Motocyclists (Okada riders) have been barred from plying Lagos–Ibadan Expressway, Apapa–Oshodi Expressway, Ikorodu Road, Agege Motor Road, Funsho Williams Avenue, Eko Bridge, Third Mainland Bridge, Carter Bridge, Lagos-Badagry Expressway, Victoria Island-Lekki-Epe Expressway and all bridges not earlier mentioned.
According to Nigerian Tribune, other offences that attract stiff penalties, as contained in the new traffic laws of Lagos, include driving on BRT lane; parking within 15 metres of road intersection; using siren and other noisy devices in a vehicle; failure to wear prescribed uniform or identification tag by drivers or conductors; driving or being driven on unauthorised routes and herding cattle, sheep, goats or other animals on the road.

Other areas taken care of by the new law include driving unregistered, unlicensed vehicle or vehicle without valid identification mark, an offence which attracts a penalty of N20,000 for a first offender and N30,000 or three years imprisonment or both for repeated offences.

The law also bars articulated vehicles from entering or travelling within the Lagos metropolis between 6.00 a.m and 9.00 p.m, although fuel trucks and long passenger vehicles are exempted. Any driver who contravenes the law will have his vehicle impounded and pay N50,000 fine or be imprisoned for six months.

According to the law, it is an offence to sell alcoholic drinks, herbal or pharmaceutical drugs within 100 metres of a bus stop, terminus or motor park; hawk, vend or offer for sale any item of goods or services, or beg or solicit for alms or engage in cleaning windscreens or any part of a vehicle on the highway or bridge.

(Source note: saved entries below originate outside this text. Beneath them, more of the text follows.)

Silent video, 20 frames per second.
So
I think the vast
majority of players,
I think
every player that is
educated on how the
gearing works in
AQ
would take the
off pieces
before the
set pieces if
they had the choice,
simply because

Other offences include displaying of wares on walkways, dropping or picking of passengers on fast lanes or undesignated bus-stop by commercial vehicles.

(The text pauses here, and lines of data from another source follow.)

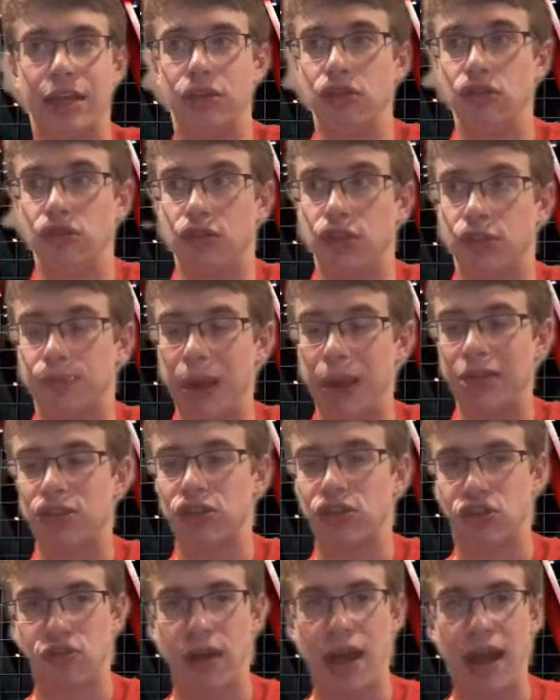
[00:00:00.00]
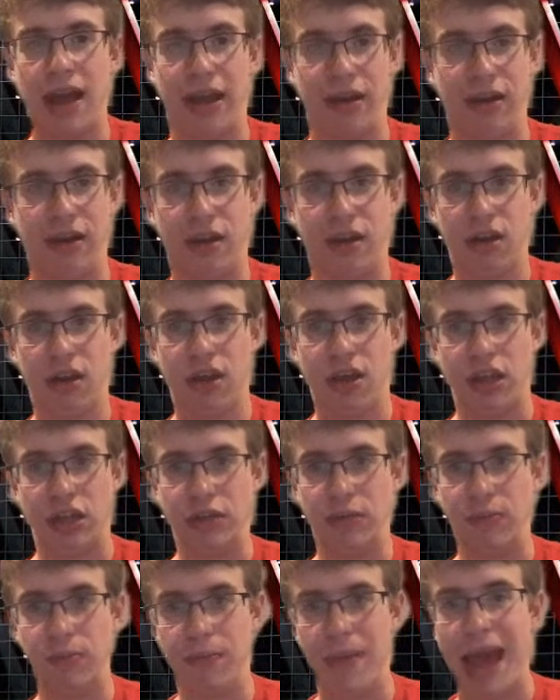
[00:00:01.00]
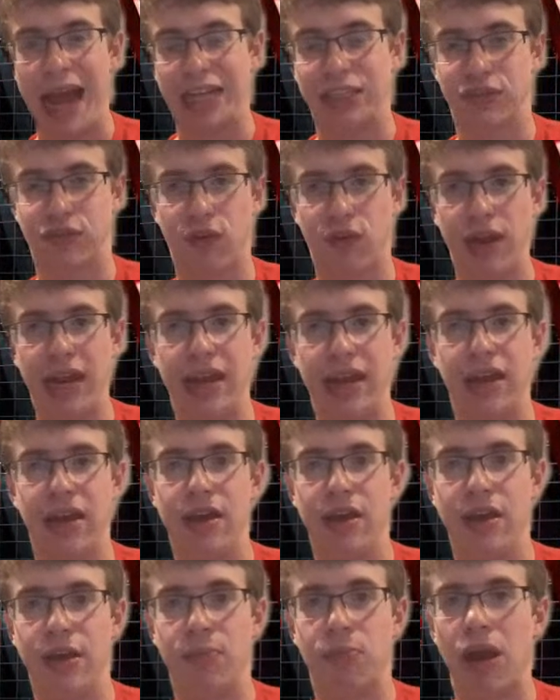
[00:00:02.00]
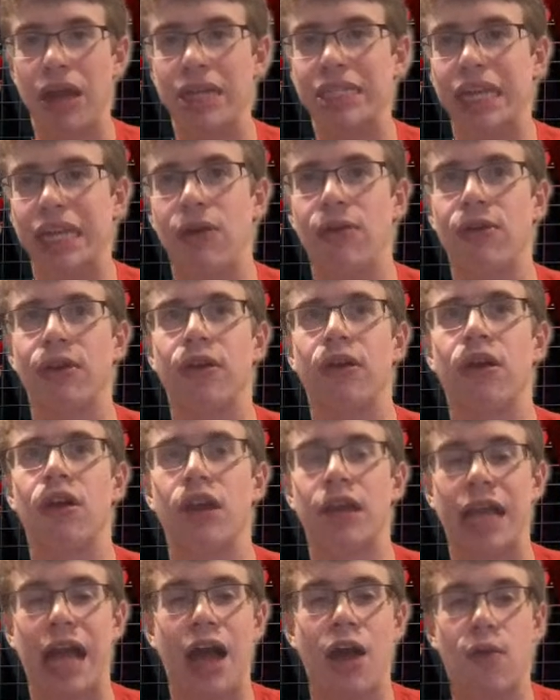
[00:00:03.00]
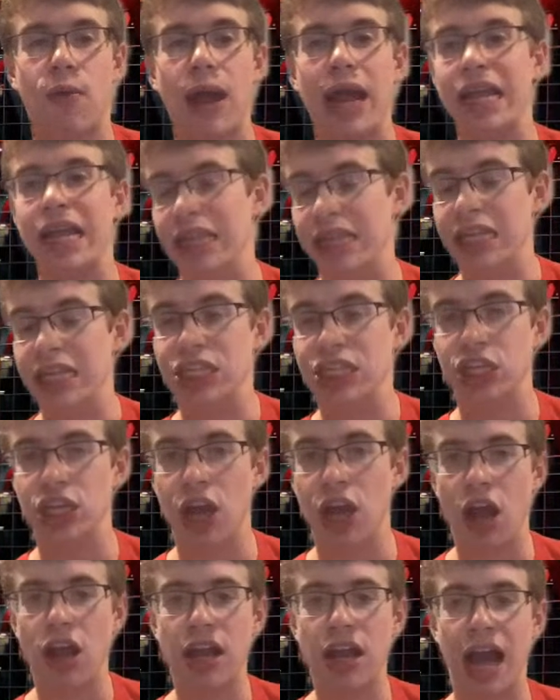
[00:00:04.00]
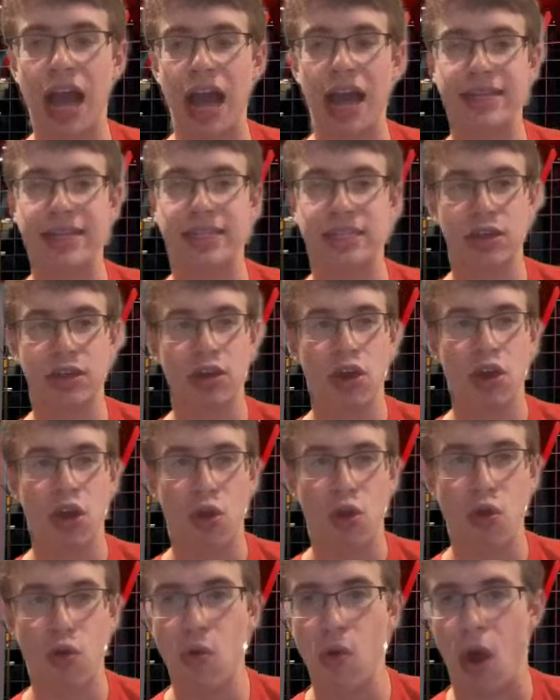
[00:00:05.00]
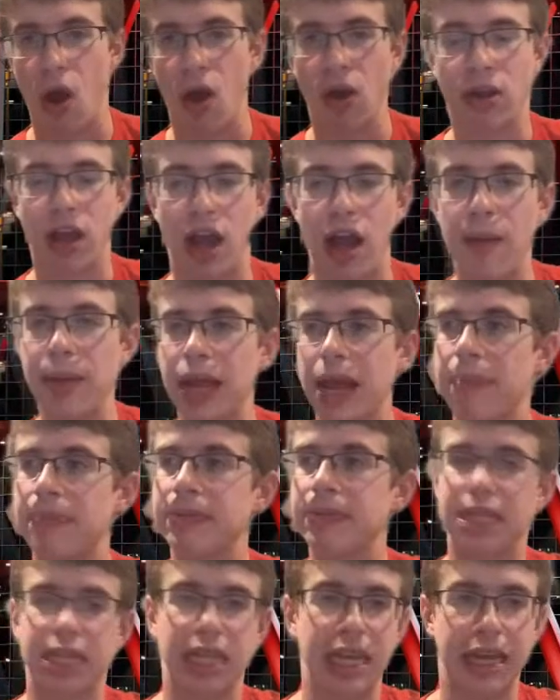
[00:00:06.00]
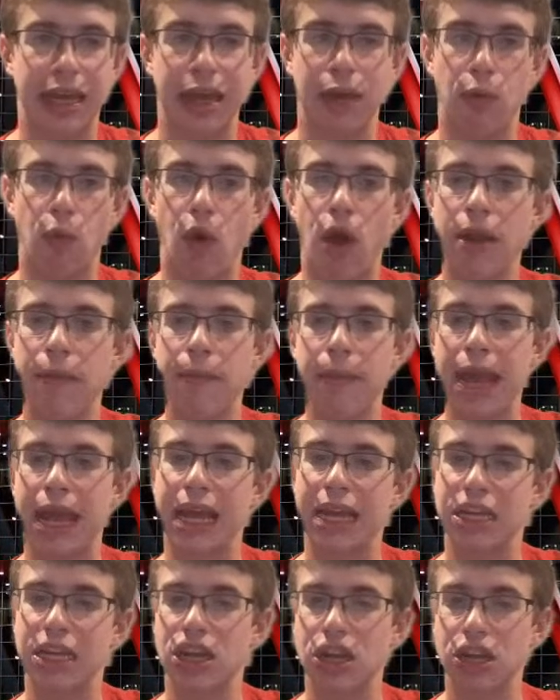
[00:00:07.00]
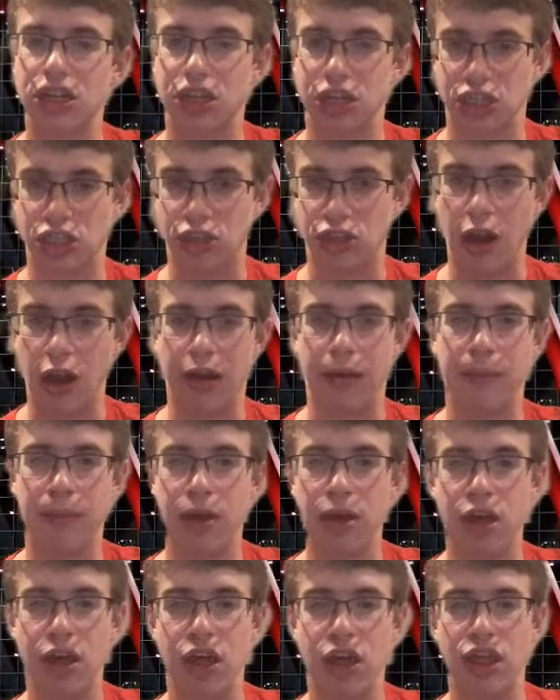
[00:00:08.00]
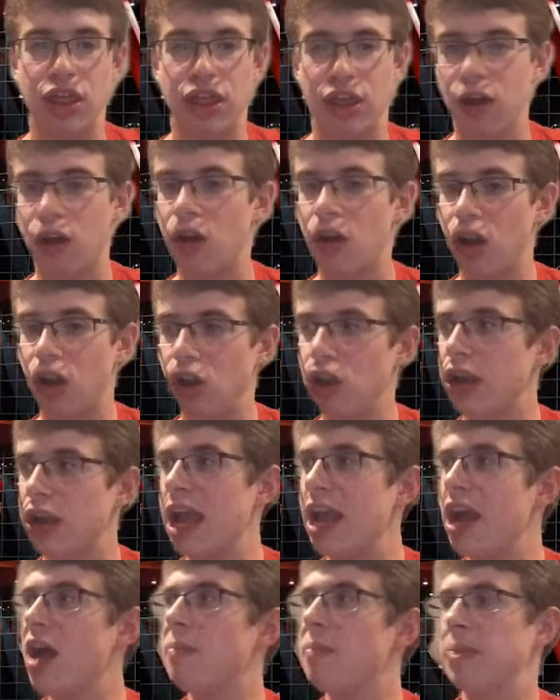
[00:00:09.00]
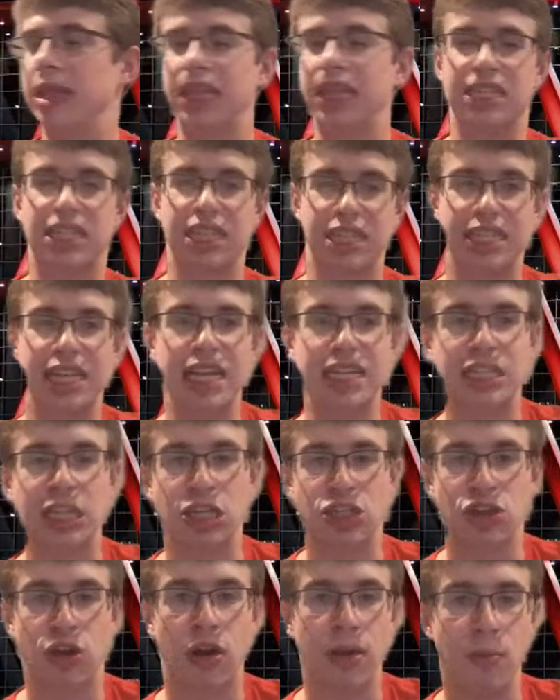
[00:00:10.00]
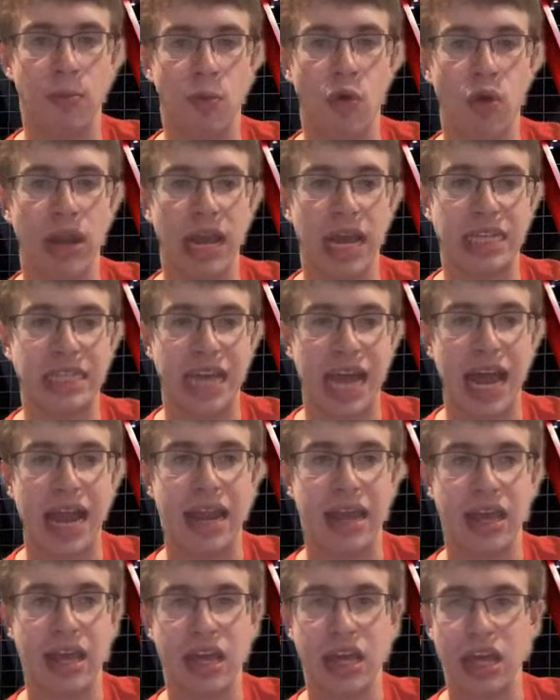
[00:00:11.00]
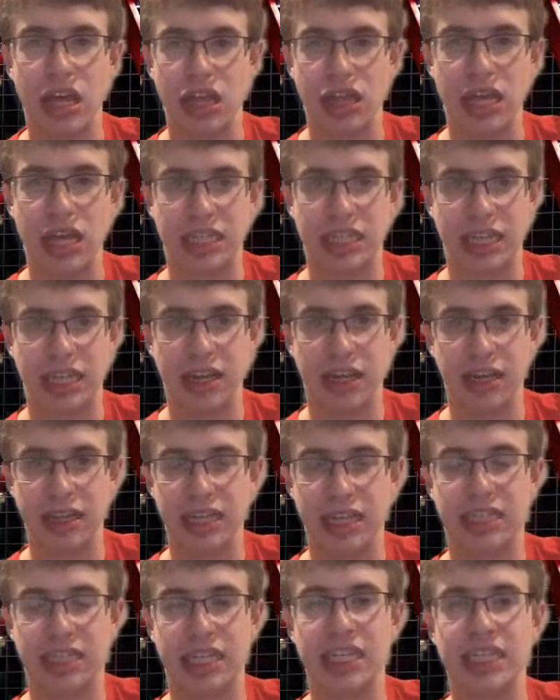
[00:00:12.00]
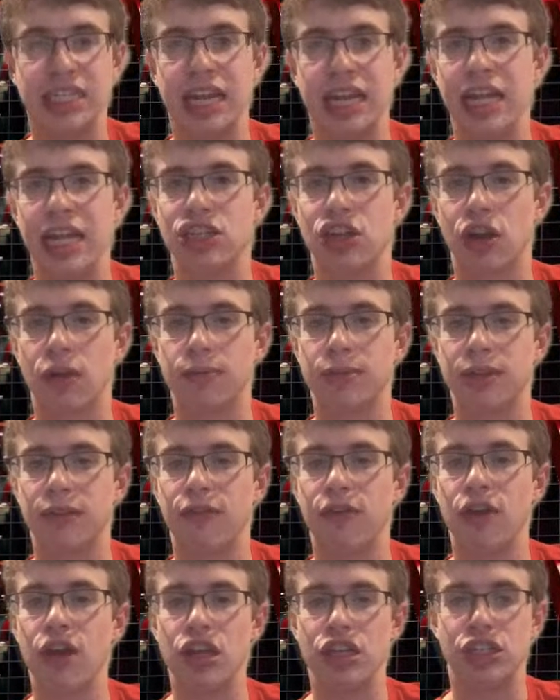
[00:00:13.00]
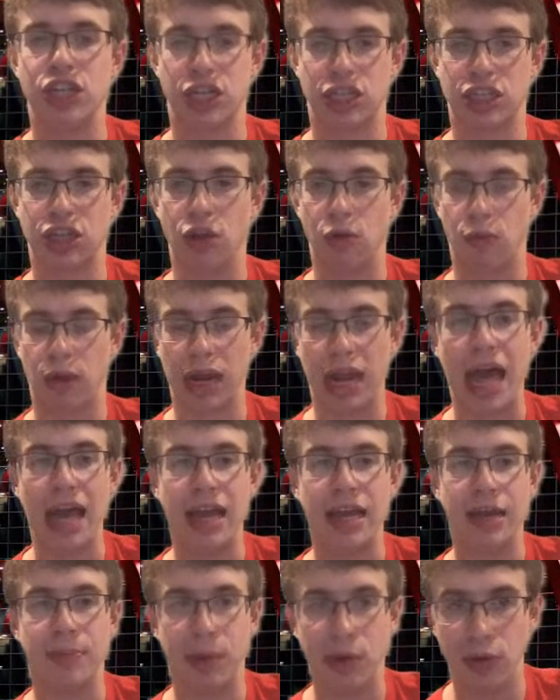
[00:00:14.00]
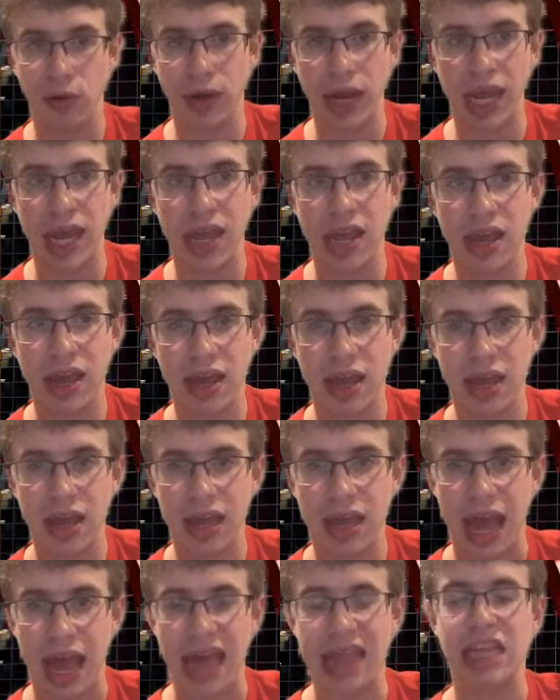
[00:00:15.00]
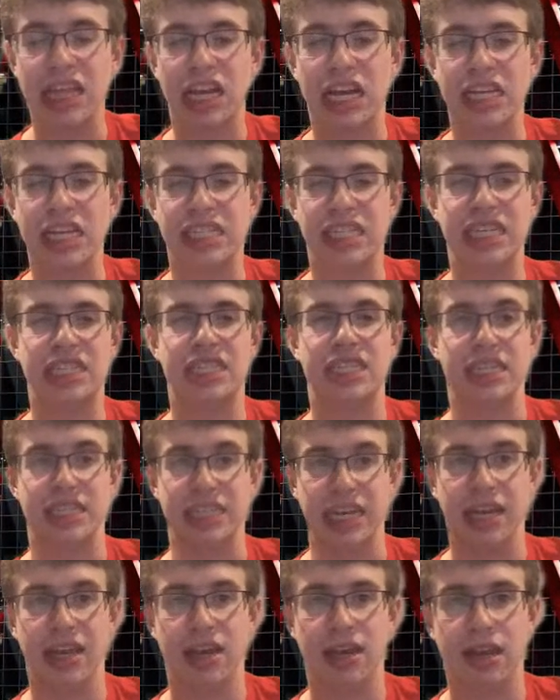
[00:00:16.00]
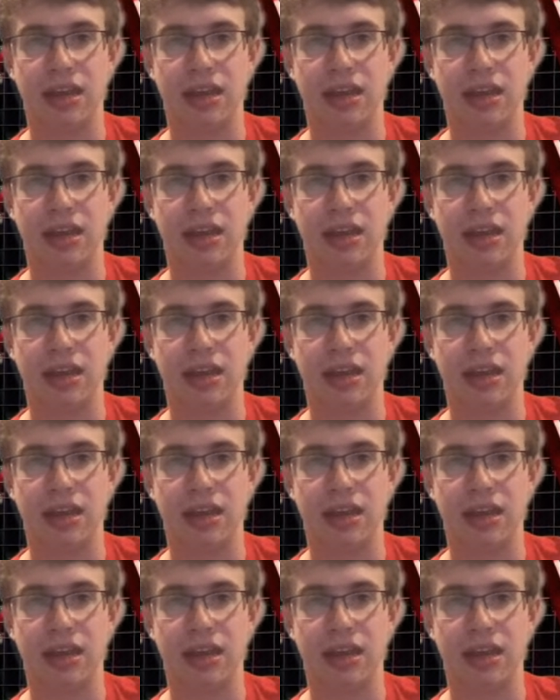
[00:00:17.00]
Spencer Strider, Max Fried, Bryce Elder, Kyle Wright. These young guys who are coming up into the league and want to make it to stardom. They're looking up at the success that Charlie Morton has had this season in terms of just the reliability and the consistency.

Fashola assured the people that the law would be friendly to law-abiding citizens and allayed the fear of those who might see it as being too stringent

He reiterated that as long as there is the constitutional provision that states that nobody will go to jail without undergoing a fair trial. Everyone has a right to defend himself with a lawyer of his choice, he was sure that judges and magistrates would ensure that justice was done.